People had high hopes for “Destiny,” the $US500 million franchise from the same studio that produced “Halo,” which is easily considered one of the best and most important games of all time.
But when “Destiny” launched last September, it was immediately met with criticism. And for good reason: The game lacked a coherent storyline, missions felt extremely repetitive, there was no real character development, and systems for rewarding players felt completely arbitrary and did not match one’s own efforts in the game.
Fans were, in a word, frustrated.
But Bungie, the company behind “Destiny,” refuses to give up on its next big franchise. In the 11 months since launch, it has released over 30 different updates and patches to address issues like bugs, balance, playability, and the game’s economy that’s used for upgrading your character. And with each new update, the game feels like it’s actually evolving and improving.
Now, on the eve of its one-year anniversary, “Destiny” is a completely different game than it was last September. And it’s about to undergo one more major transformation next month, with the release of “The Taken King.”
“The Taken King” isn’t a normal game expansion — sure, it has a boatload of new story missions, strikes, gear, and weapons. But it’s so much more than that: The update, internally referred to at Bungie as “Destiny 2.0.0,” will also completely redefine and reorganise the existing game, overhauling the game’s current economy and gameplay so all content from the original game and “The Taken King” feels consistent and fluid.
Here’s just a brief taste of some of the major changes coming to “Destiny” next month:
- The voice of your character’s in-game guide, originally played by Peter Dinklage of “Game of Thrones” fame, is being replaced. Dinklage hadn’t recorded any new lines for any of the recent expansions, so Bungie hired Nolan North, the voice of Drake in the popular “Uncharted” series, to record all new dialogue in “The Taken King,” and even re-record all dialogue from the original game so players have a consistent experience from start to finish.
- There are entirely new story missions, new strikes, new multiplayer maps, and new enemies called “Taken” that have all sorts of new abilities you’ll need to analyse and adapt to.
- It’s much more clear on how to level up your character: Instead of waiting for a special piece of armour to randomly drop as loot, levelling up is now completely dependent on gaining experience as you play.

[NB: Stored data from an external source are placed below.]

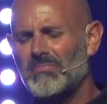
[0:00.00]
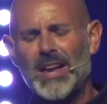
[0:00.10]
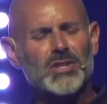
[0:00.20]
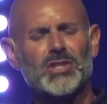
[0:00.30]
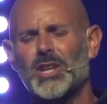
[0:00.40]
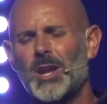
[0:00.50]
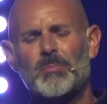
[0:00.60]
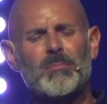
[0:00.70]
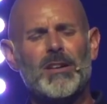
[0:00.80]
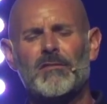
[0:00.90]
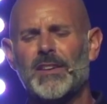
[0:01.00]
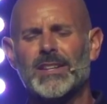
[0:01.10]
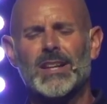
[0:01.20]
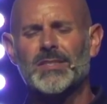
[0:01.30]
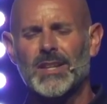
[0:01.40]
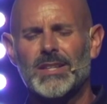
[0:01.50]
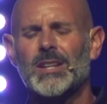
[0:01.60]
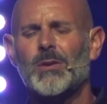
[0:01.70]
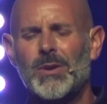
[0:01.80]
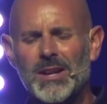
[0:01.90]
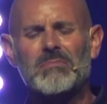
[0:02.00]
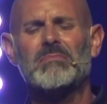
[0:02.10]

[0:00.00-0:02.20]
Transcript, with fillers: I stood up on my feet and I said, you know what?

And now, the new level cap is 40.
- A new six-person “raid” activity, which offers the best rewards in the game but requires lots of teamwork to complete. It’s the biggest raid, mission or activity Bungie has ever created.
- A whole range of new guns and offensive abilities — in fact, Bungie is making all current “legendary” weapons in “Destiny” obsolete in “The Taken King” to force players to focus on this new weaponry.
- All of the economies for upgrading one’s armour and weapons have been revamped and streamlined, and gaining reputation with factions that can reward special gear is now more simplified.
- There’s new music, new voiceovers, and new cinematics and cut-scenes, which will further emphasise the game’s story and overall look and feel.
In all, these changes will give “Destiny” twice the amount of content as the original release. But that’s not why “Destiny” is such a game-changer.
The reason “Destiny” is so important for gaming is that all of these changes have been inspired by fans and players, who have been vocal about their feelings on Bungie’s forums and the “Destiny” subreddit.
It’s no secret that Bungie pays close attention to these congregations of fans, who clearly love “Destiny” but also want to see it improve. But what’s magical is that people’s requested changes are often implemented in just a few months’ time — some sooner, some later than that. Coming from a generation of gamers that simply lived with the bugs and flaws baked into a game — “Super Mario 64,” et al. — seeing a big company like Bungie implement so many important changes on a regular basis is encouraging.
“Destiny” marks a new age for gaming: Nothing is ever set in stone. Any issue, be it a bug or a design choice, can be tweaked or totally revamped. Just because the game is released doesn’t mean it’s finished; far from it. And Bungie, whether it likes it or not, is not solely responsible for guiding the course in “Destiny” — it’s much more of a collaboration between the game makers and the actual players.
And it never stops, either. After “The Taken King,” Bungie will watch the forums to see how people like the new changes, and there will be another round of careful tweaks and updates in the near-future. After all, “Destiny” is a 10-year project, so there are many more expansions and full-release games to come.
By then, who knows what “Destiny” will look like?